SerenitySpringsLogo.JPGSerenity operates a resort in LaPorte County.  The Bureau is a special-purpose governmental unit charged with representing the visitor industry by marketing to potential visitors to the LaPorte area.

On September 9, 2009, the Bureau announced at a public meeting that it planned to adopt the phrase “Visit Michigan City LaPorte” as its branding identifier for the area.  A representative of Serenity was in attendance.  Immediately afterward, an employee for Serenity registered the domain name “visitmichigancitylaporte.com” and set it up to redirect internet traffic to Serenity’s website.

LaPorteCountyLogo.JPGThe Bureau sent a cease-and-desist letter claiming trademark infringement and cybersquatting.  Serenity responded that (1) it had registered and begun using the domain name before the Bureau had made any commercial use of it and (2) the designation was not protectable as a trademark because it was merely descriptive and had not acquired distinctiveness.
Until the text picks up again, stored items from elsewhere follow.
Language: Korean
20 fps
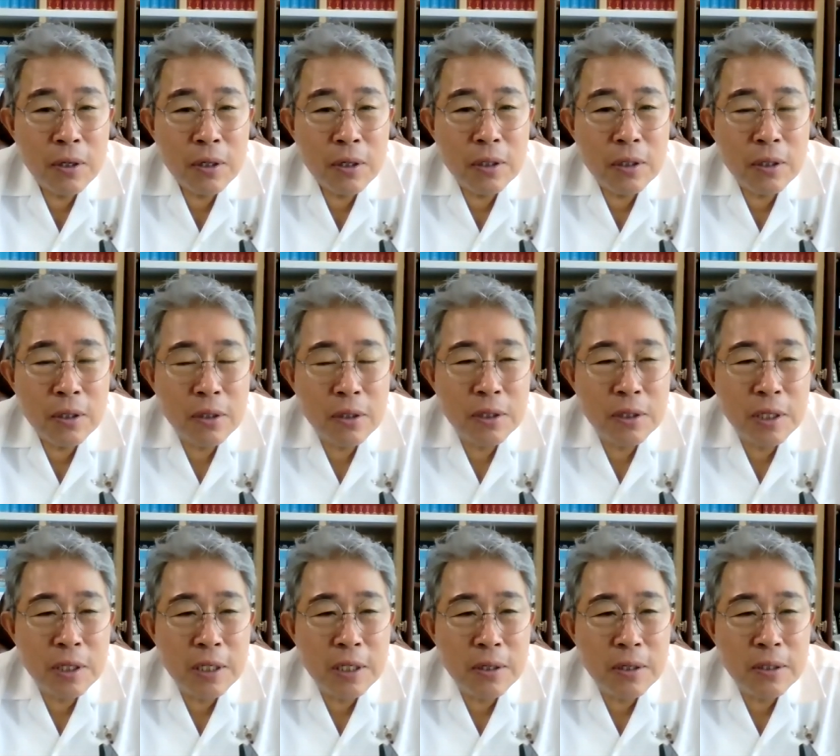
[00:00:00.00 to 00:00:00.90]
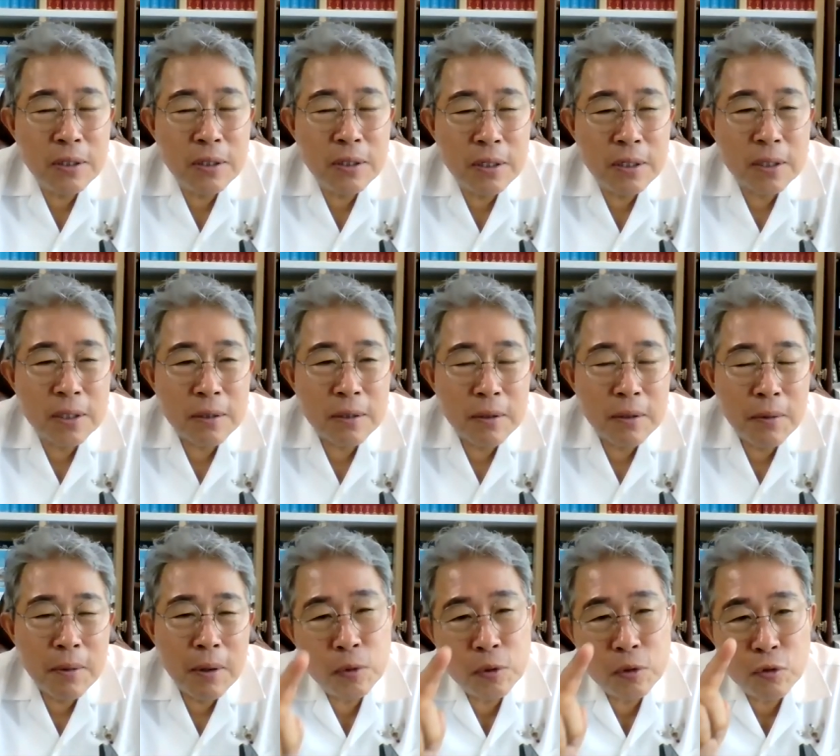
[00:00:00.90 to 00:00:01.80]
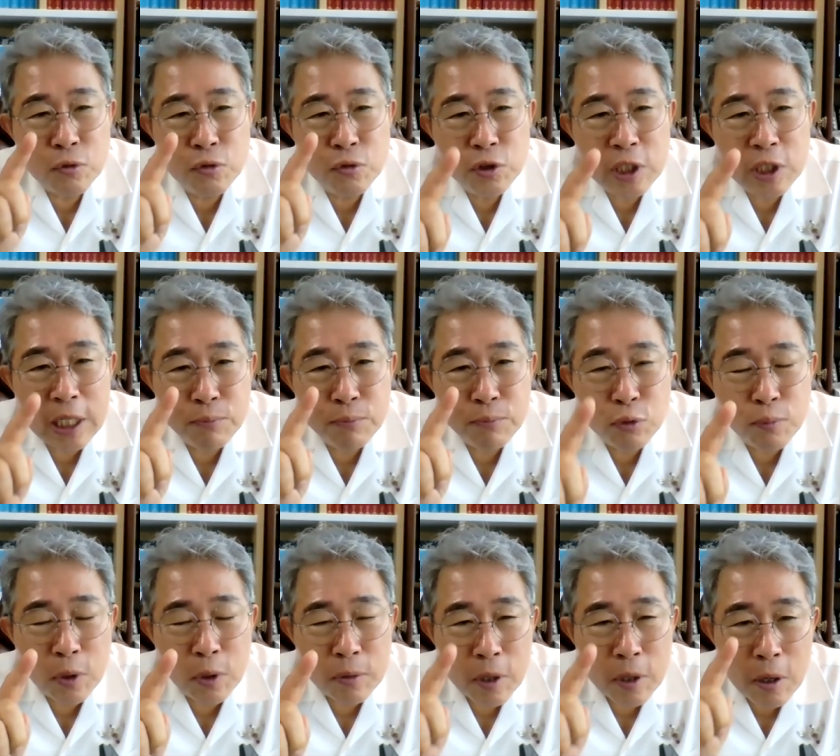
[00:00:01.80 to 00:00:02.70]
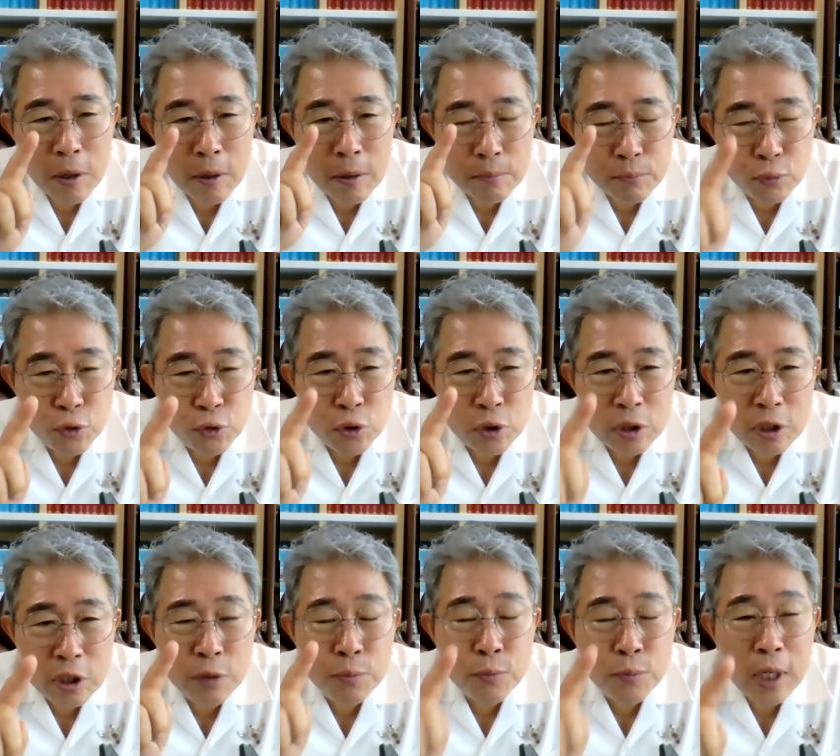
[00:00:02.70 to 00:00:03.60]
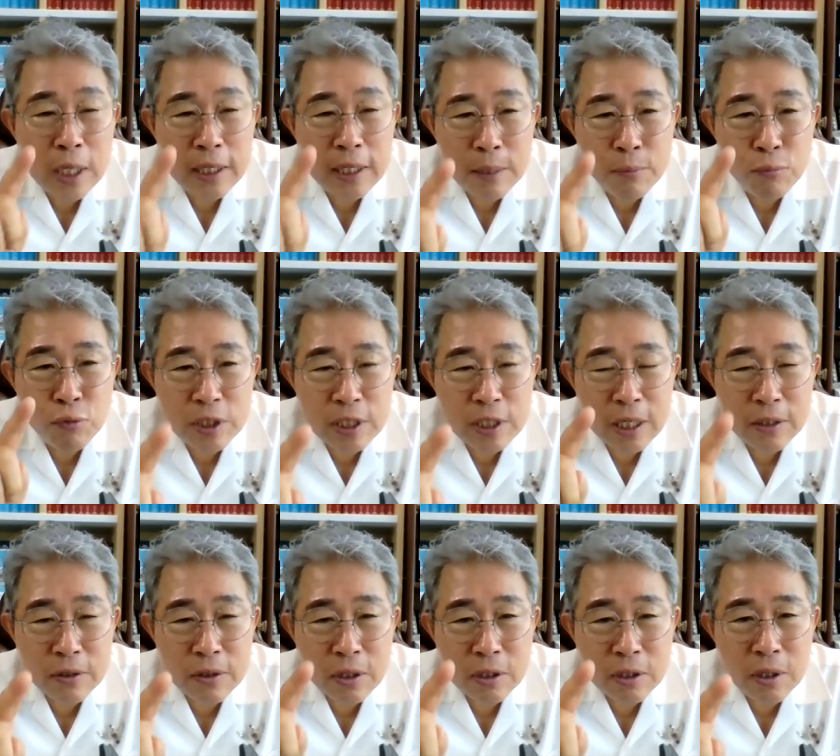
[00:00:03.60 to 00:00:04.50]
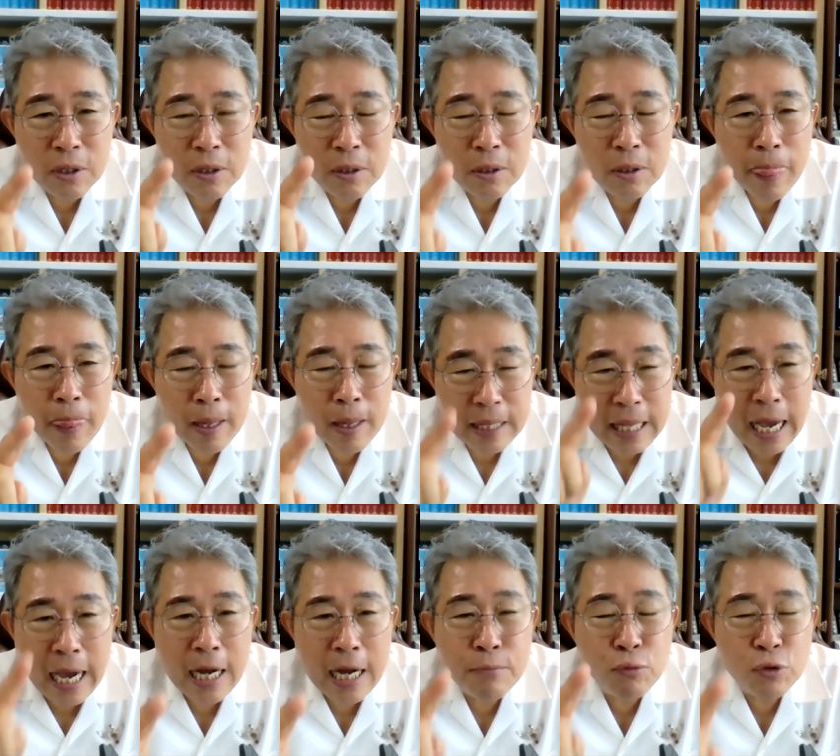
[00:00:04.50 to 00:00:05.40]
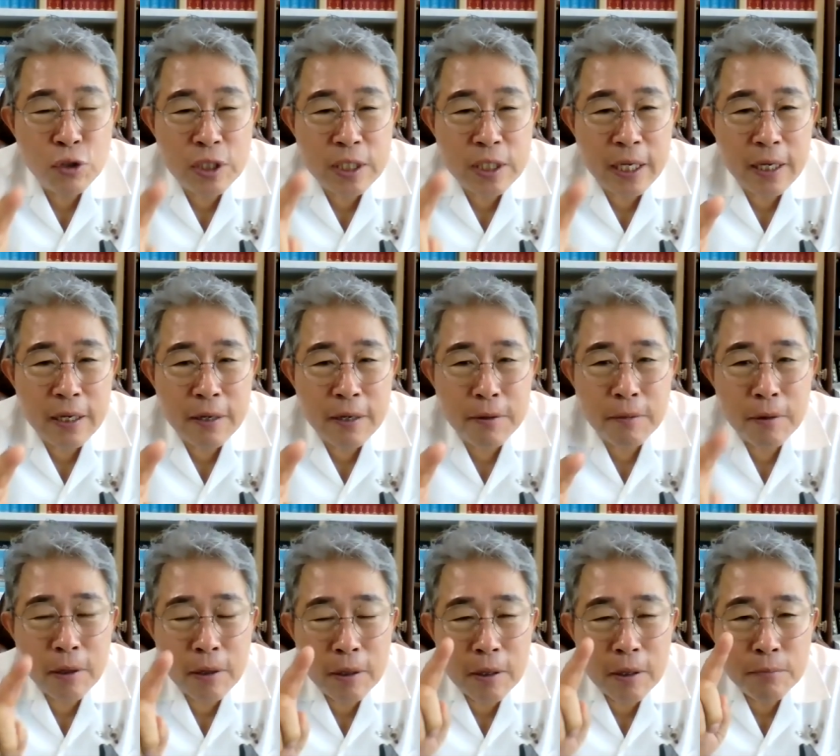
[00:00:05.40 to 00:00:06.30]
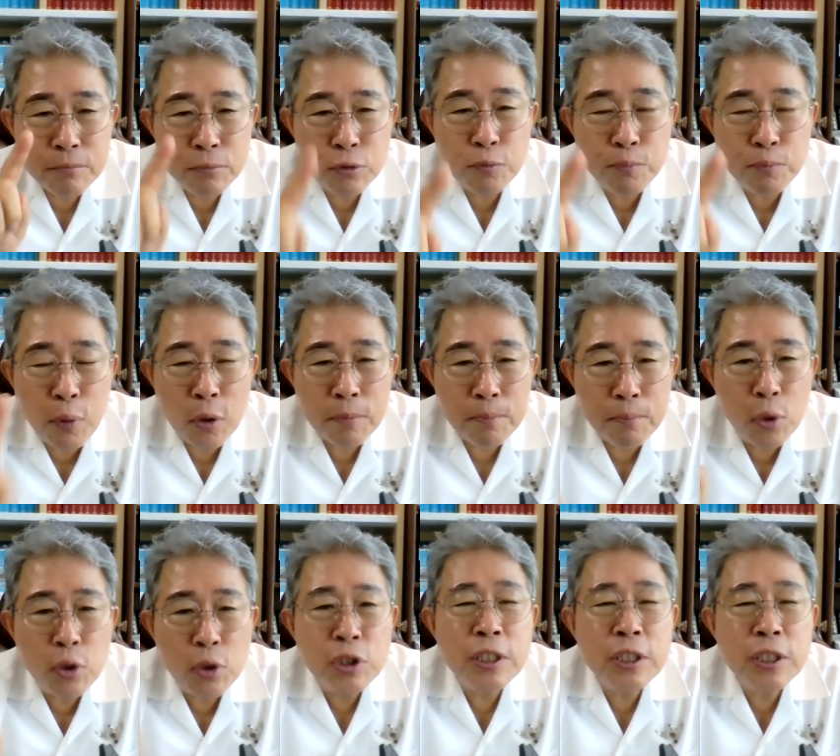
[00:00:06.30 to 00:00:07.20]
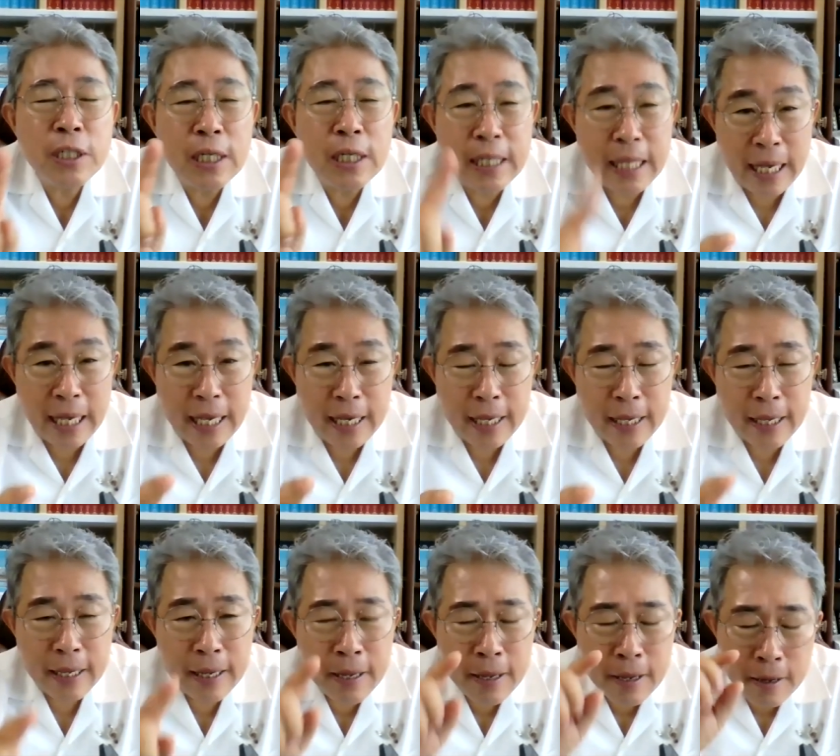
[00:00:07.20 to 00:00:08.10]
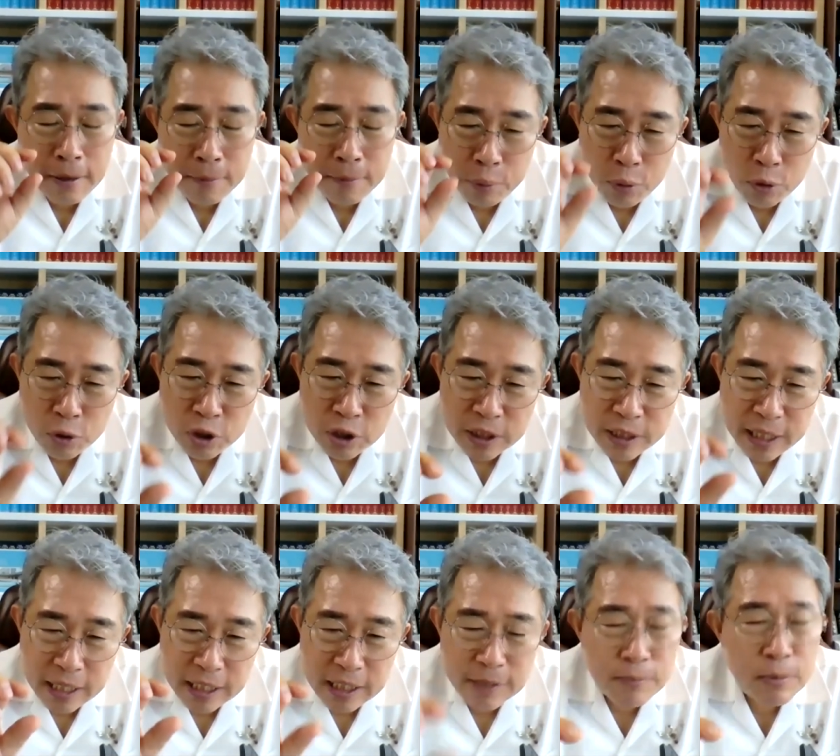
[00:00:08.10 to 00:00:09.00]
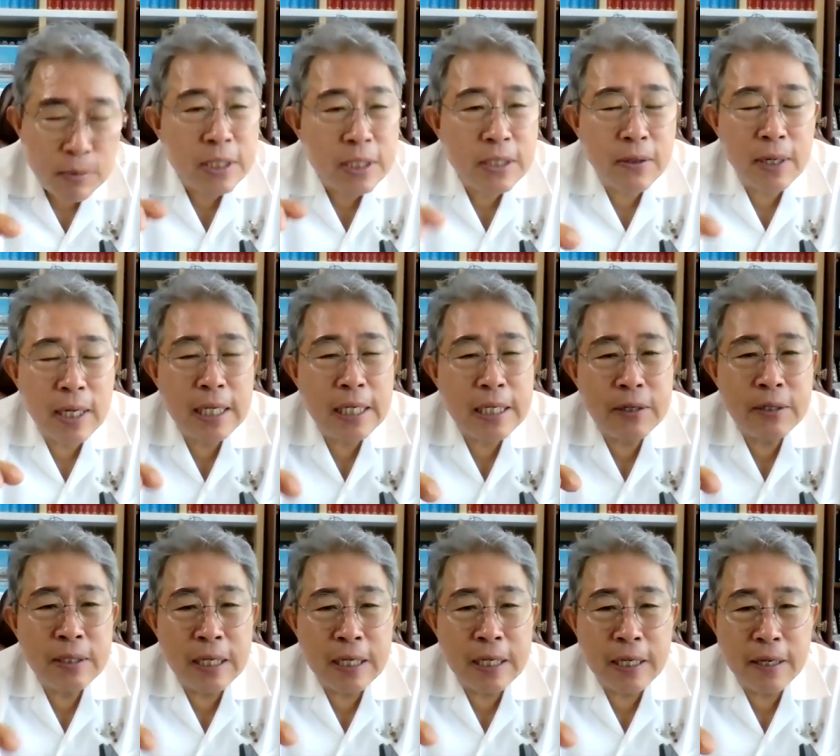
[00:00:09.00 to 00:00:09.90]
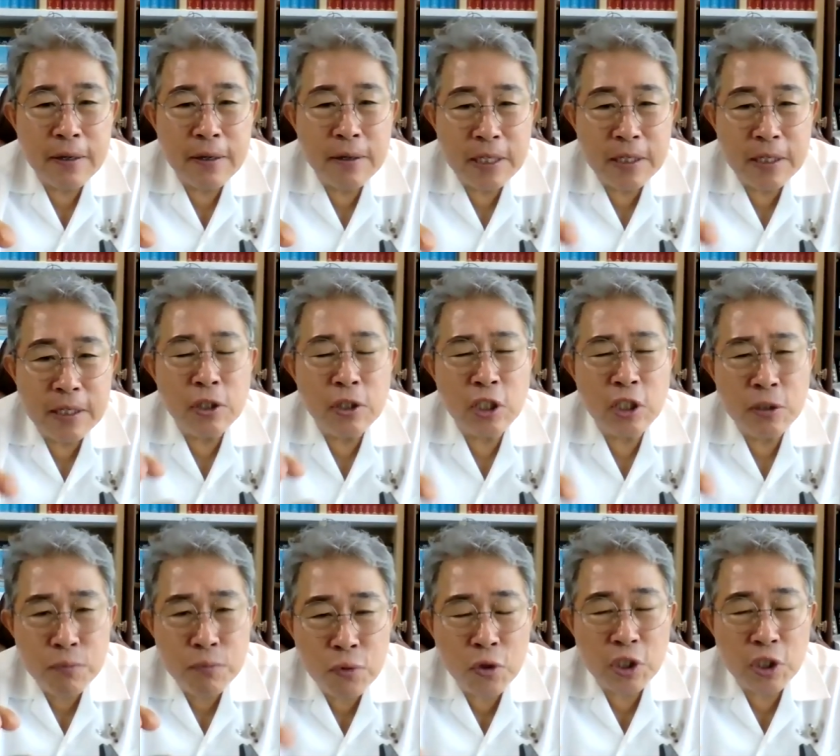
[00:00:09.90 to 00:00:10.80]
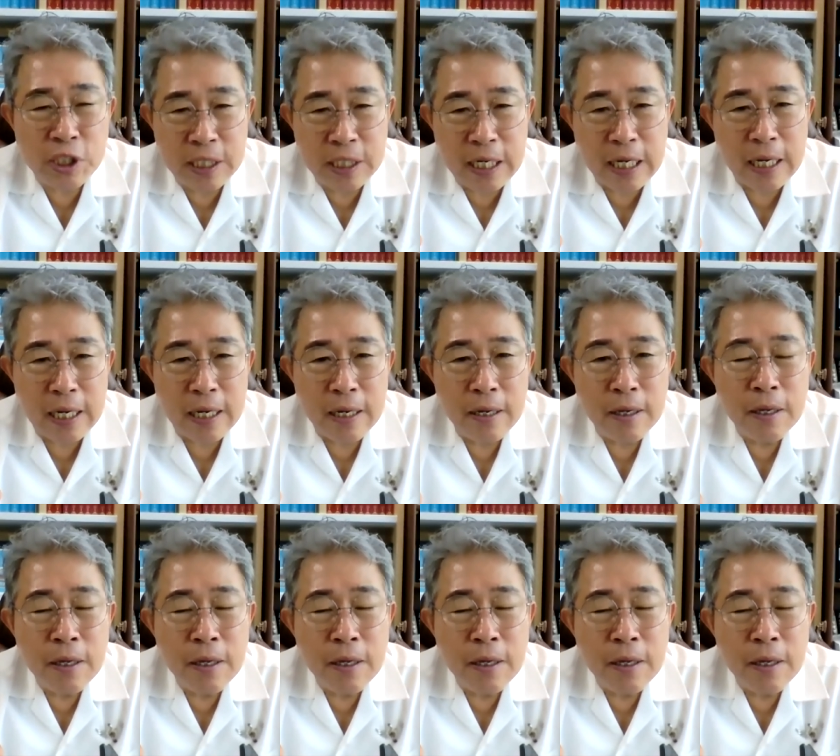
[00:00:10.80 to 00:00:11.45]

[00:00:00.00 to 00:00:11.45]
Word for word: 그런 리더들은 군자, 무본, 무는 의무할 때 무자거든요. 다할 무자예요. 무본, 본질을 다해. 본질에 힘을 써라 이런 얘기예요. 이것이 무엇인가.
In April 2010, the Bureau filed an application with the Indiana Secretary of State to register “Visit Michigan City LaPorte” as a trademark under the Indiana Trademark Act.  In its application, the Bureau indicated that it had first used the mark in commerce on September 9, 2009.  The application was approved.  Nonetheless, Serenity continued using the visitmichigancitylaporte.com domain name.

The Bureau sued Serenity in the LaPorte Superior Court alleging, inter alia, trademark infringement, cybersquatting and unfair competition by Serenity.  The trial court permanently enjoined Serenity from using “Visit Michigan City LaPorte” and ordered the transfer of the domain name “visitmichigancitylaporte.com” to the Bureau.

Serenity appealed the trial court’s holding that it had committed trademark infringement and cybersquatting.  The trial court had held that, due to the Bureau’s status as a governmental entity, it was entitled to a different application of trademark law.  Specifically, it held that there was a lesser requirement for using the mark to acquire trademark rights.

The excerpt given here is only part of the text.